*** Given entries Section Begins ***
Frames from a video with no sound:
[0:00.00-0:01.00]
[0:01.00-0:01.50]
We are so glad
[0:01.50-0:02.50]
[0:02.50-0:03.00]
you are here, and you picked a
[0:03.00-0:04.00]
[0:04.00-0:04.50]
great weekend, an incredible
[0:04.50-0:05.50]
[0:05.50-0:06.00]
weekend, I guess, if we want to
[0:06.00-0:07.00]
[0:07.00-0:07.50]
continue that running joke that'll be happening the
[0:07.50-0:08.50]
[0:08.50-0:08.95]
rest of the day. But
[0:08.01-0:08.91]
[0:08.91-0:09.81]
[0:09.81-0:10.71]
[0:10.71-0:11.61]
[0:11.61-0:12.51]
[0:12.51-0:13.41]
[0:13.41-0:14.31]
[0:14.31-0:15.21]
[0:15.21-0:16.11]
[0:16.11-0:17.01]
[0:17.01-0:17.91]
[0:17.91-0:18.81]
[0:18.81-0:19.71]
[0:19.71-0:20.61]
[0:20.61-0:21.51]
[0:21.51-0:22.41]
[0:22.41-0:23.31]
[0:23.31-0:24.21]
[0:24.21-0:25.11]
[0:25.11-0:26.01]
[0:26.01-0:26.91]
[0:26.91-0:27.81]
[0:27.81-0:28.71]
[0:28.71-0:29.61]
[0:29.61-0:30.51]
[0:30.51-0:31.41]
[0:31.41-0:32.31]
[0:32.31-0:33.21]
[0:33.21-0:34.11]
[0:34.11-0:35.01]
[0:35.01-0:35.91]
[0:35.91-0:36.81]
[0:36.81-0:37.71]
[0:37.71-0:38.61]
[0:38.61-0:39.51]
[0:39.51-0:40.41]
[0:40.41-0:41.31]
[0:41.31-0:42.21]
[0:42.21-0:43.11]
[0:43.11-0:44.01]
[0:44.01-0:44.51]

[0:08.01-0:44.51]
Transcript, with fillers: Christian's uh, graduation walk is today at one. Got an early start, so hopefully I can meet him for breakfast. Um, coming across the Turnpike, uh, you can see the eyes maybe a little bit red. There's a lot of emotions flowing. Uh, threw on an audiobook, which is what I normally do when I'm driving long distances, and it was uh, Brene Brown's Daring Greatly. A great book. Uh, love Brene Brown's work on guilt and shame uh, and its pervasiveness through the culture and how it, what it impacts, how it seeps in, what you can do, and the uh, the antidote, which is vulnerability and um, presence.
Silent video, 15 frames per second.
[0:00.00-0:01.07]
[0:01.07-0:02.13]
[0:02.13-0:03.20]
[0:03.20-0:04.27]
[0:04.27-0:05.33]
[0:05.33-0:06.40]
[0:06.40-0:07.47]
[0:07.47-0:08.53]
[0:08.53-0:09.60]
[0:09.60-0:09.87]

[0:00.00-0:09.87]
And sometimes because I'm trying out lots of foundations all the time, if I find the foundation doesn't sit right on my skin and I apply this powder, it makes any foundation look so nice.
*** Given entries Section Ends ***
Exercise:
Exact retyping of every entry is required.

Task response:
Frames from a video with no sound:
[0:00.00-0:01.00]
[0:01.00-0:01.50]
We are so glad
[0:01.50-0:02.50]
[0:02.50-0:03.00]
you are here, and you picked a
[0:03.00-0:04.00]
[0:04.00-0:04.50]
great weekend, an incredible
[0:04.50-0:05.50]
[0:05.50-0:06.00]
weekend, I guess, if we want to
[0:06.00-0:07.00]
[0:07.00-0:07.50]
continue that running joke that'll be happening the
[0:07.50-0:08.50]
[0:08.50-0:08.95]
rest of the day. But
[0:08.01-0:08.91]
[0:08.91-0:09.81]
[0:09.81-0:10.71]
[0:10.71-0:11.61]
[0:11.61-0:12.51]
[0:12.51-0:13.41]
[0:13.41-0:14.31]
[0:14.31-0:15.21]
[0:15.21-0:16.11]
[0:16.11-0:17.01]
[0:17.01-0:17.91]
[0:17.91-0:18.81]
[0:18.81-0:19.71]
[0:19.71-0:20.61]
[0:20.61-0:21.51]
[0:21.51-0:22.41]
[0:22.41-0:23.31]
[0:23.31-0:24.21]
[0:24.21-0:25.11]
[0:25.11-0:26.01]
[0:26.01-0:26.91]
[0:26.91-0:27.81]
[0:27.81-0:28.71]
[0:28.71-0:29.61]
[0:29.61-0:30.51]
[0:30.51-0:31.41]
[0:31.41-0:32.31]
[0:32.31-0:33.21]
[0:33.21-0:34.11]
[0:34.11-0:35.01]
[0:35.01-0:35.91]
[0:35.91-0:36.81]
[0:36.81-0:37.71]
[0:37.71-0:38.61]
[0:38.61-0:39.51]
[0:39.51-0:40.41]
[0:40.41-0:41.31]
[0:41.31-0:42.21]
[0:42.21-0:43.11]
[0:43.11-0:44.01]
[0:44.01-0:44.51]

[0:08.01-0:44.51]
Transcript, with fillers: Christian's uh, graduation walk is today at one. Got an early start, so hopefully I can meet him for breakfast. Um, coming across the Turnpike, uh, you can see the eyes maybe a little bit red. There's a lot of emotions flowing. Uh, threw on an audiobook, which is what I normally do when I'm driving long distances, and it was uh, Brene Brown's Daring Greatly. A great book. Uh, love Brene Brown's work on guilt and shame uh, and its pervasiveness through the culture and how it, what it impacts, how it seeps in, what you can do, and the uh, the antidote, which is vulnerability and um, presence.
Silent video, 15 frames per second.
[0:00.00-0:01.07]
[0:01.07-0:02.13]
[0:02.13-0:03.20]
[0:03.20-0:04.27]
[0:04.27-0:05.33]
[0:05.33-0:06.40]
[0:06.40-0:07.47]
[0:07.47-0:08.53]
[0:08.53-0:09.60]
[0:09.60-0:09.87]

[0:00.00-0:09.87]
And sometimes because I'm trying out lots of foundations all the time, if I find the foundation doesn't sit right on my skin and I apply this powder, it makes any foundation look so nice.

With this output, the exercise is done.